A film by Pat O'Connor
It is the summer of 1936 and Europe is on the verge of terrible change. But far removed from the frightening violence, the Mundy family are sheltered in their close-knit home in Ballybeg, Donegal. Michael, the illegitimate son of the youngest sister, feels the joy and security of his family, but when his father comes home, the cracks begin to show. Secrets and sorrows break through the happiness and repressed passion is unleashed. Lingering below the surface lie concealed anxieties which will tear their world apart and change the Eden of Ballybeg forever.
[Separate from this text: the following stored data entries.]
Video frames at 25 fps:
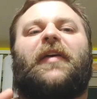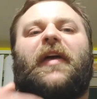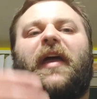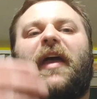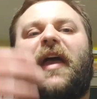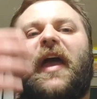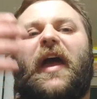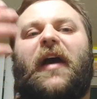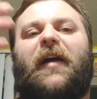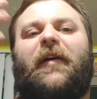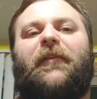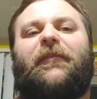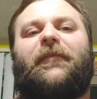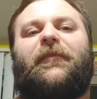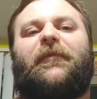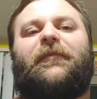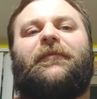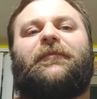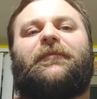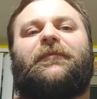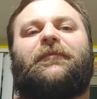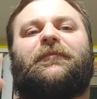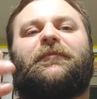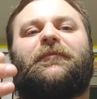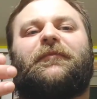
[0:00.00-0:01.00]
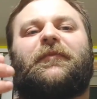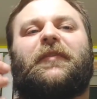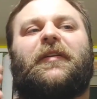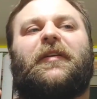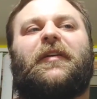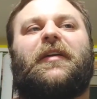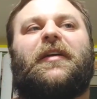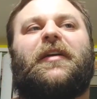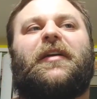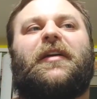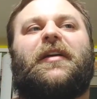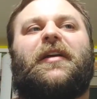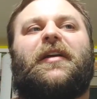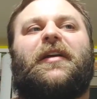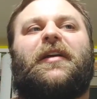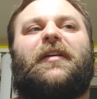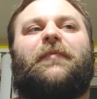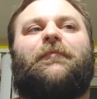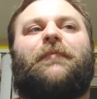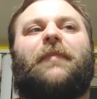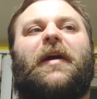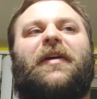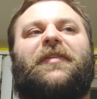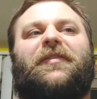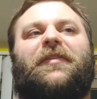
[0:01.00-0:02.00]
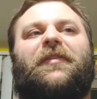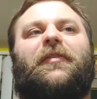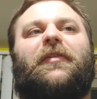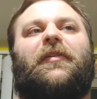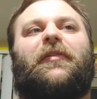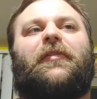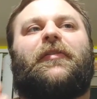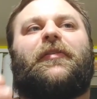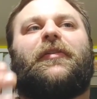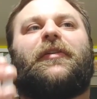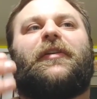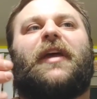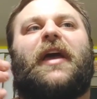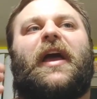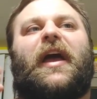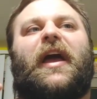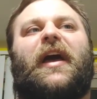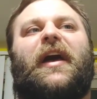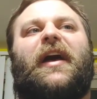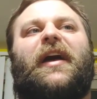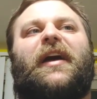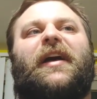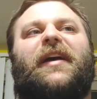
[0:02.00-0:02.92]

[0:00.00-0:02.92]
they have Matthew Lillard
As a man, Michael is called again and again to the summer that eclipsed the Mundy sisters. Memories of Uncle Jack and his waking dreams of Africa. Memories of those wonderful sisters; the abandon with which they loved him and each other. And images from that night, when they joined together to capture the light and the dance within themselves. It was as though they were the last altar of the Lughnasa fires before the flames must go out. For Michael, that sweet music created by the Mundy sisters would forever echo in his life.
The memory of that summer is like a dream to me. A dream of music that is both heard and imagined, that seems to be both itself and its own echo. When I remember it, I think of it as dancing. Dancing as if language had surrendered to movement. Dancing as if language no longer existed, because words were no longer necessary.